** YOUR GOAL **
Quote the lines below exactly, from the one that holds "[28:37.84-28:38.84]" through the final line of the records, and only those.

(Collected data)
******************************

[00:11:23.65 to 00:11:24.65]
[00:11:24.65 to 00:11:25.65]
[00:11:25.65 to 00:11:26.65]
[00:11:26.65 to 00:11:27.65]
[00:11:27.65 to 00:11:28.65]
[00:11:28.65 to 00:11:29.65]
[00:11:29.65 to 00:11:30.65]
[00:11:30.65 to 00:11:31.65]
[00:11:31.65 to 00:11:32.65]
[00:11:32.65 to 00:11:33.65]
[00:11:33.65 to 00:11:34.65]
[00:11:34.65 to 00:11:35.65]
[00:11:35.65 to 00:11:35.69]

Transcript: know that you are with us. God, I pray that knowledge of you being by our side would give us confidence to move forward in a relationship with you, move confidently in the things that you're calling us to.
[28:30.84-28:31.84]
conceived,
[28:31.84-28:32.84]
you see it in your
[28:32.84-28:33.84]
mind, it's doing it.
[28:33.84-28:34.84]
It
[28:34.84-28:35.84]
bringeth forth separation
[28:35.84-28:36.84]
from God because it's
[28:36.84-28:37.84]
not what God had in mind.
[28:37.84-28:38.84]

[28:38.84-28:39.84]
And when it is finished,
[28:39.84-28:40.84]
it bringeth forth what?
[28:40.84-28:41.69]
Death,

******************************

** WRITTEN REPLY **
[28:37.84-28:38.84]

[28:38.84-28:39.84]
And when it is finished,
[28:39.84-28:40.84]
it bringeth forth what?
[28:40.84-28:41.69]
Death,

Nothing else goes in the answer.